4.6 Belanghebbende heeft gesteld dat de woning voorafgaand aan de verkoop twee jaren te koop heeft gestaan voor € 495.000 en dat de woning hem voor € 450.000 te koop is aangeboden. Hij heeft deze stellingen echter niet met feitelijke en controleerbare gegevens onderbouwd. Naar het oordeel van het Hof maakt belanghebbende, tegenover de betwisting door de Ambtenaar, geen feiten of omstandigheden aannemelijk op grond waarvan moet worden geconcludeerd dat de voor de woning betaalde prijs niet de waarde in het economische verkeer vertegenwoordigt.
slotsom
Op grond van het vorenstaande is het hoger beroep ongegrond.
5. Kosten
Het Hof acht geen termen aanwezig voor een veroordeling in de proceskosten.
6. Beslissing
Het Gerechtshof bevestigt de uitspraak van de Rechtbank.
Deze uitspraak is gedaan door mr. R.A.V. Boxem, voorzitter, mr. J.P.M. Kooijmans en mr. A.J. Kromhout, in tegenwoordigheid van mr. J.H. Luggenhorst als griffier.
De beslissing is op 28 juni 2011 in het openbaar uitgesproken.
De griffier is verhinderd deze uitspraak te ondertekenen.
De voorzitter,
(R.A.V. Boxem)
Afschriften zijn aangetekend per post verzonden op 30 juni 2011.
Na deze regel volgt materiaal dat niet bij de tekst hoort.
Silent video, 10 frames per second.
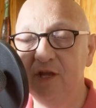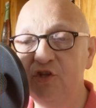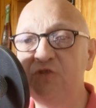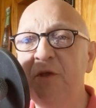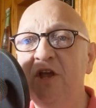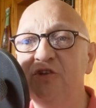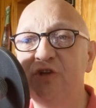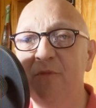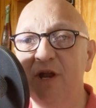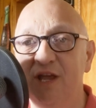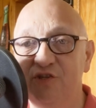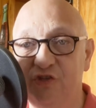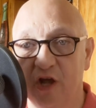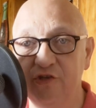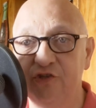Just because somebody has
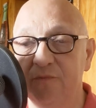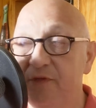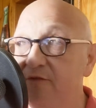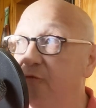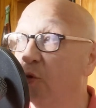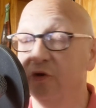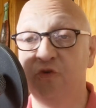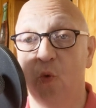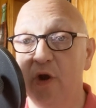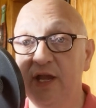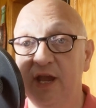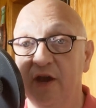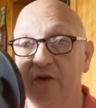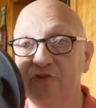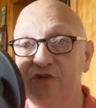done something for 20
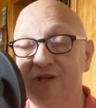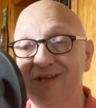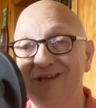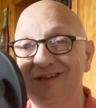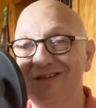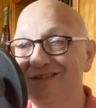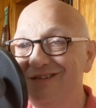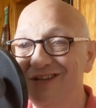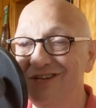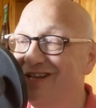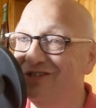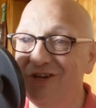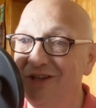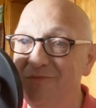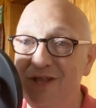years doesn't
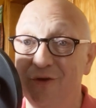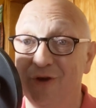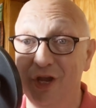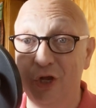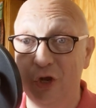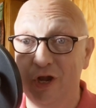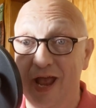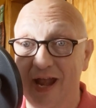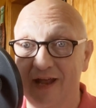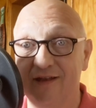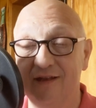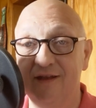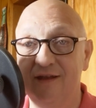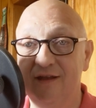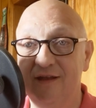necessarily mean they're any good at it.
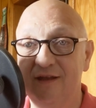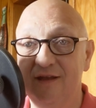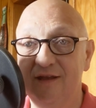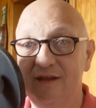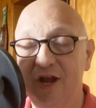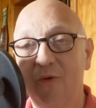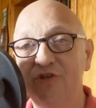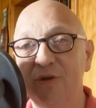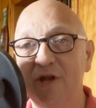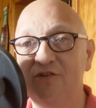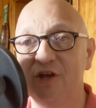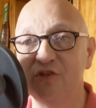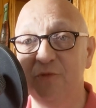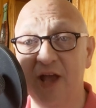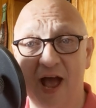You know, when somebody tells
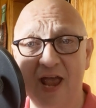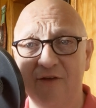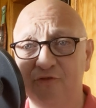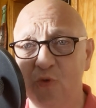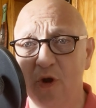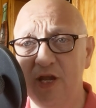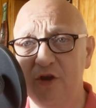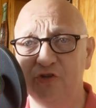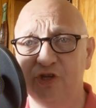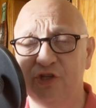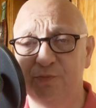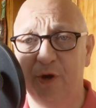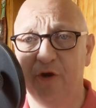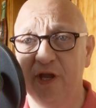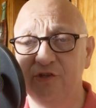me, I have 20 years
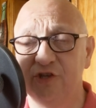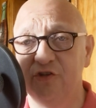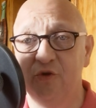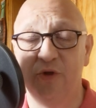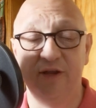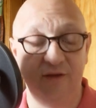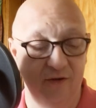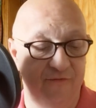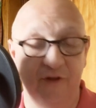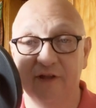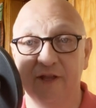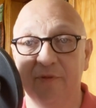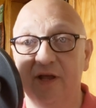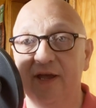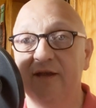experience at doing, you know, fill in the
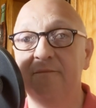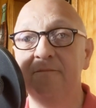blank.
Tegen deze uitspraak kunnen beide partijen binnen zes weken na de verzenddatum beroep in cassatie instellen bij
de Hoge Raad der Nederlanden (belastingkamer),
Postbus 20303,
2500 EH Den Haag.
Daarbij moet het volgende in acht worden genomen:
1 - bij het beroepschrift wordt een afschrift van deze uitspraak overgelegd.
2 - het beroepschrift moet ondertekend zijn en ten minste het volgende vermelden:
a. de naam en het adres van de indiener;
b. de dagtekening;
c. een omschrijving van de uitspraak waartegen het beroep in cassatie is gericht;
d. de gronden van het beroep in cassatie.
Voor het instellen van beroep in cassatie is griffierecht verschuldigd. Na het instellen van beroep in cassatie ontvangt de indiener een nota griffierecht van de griffier van de Hoge Raad.
In het cassatieberoepschrift kan de Hoge Raad verzocht worden om de wederpartij te veroordelen in de proceskosten.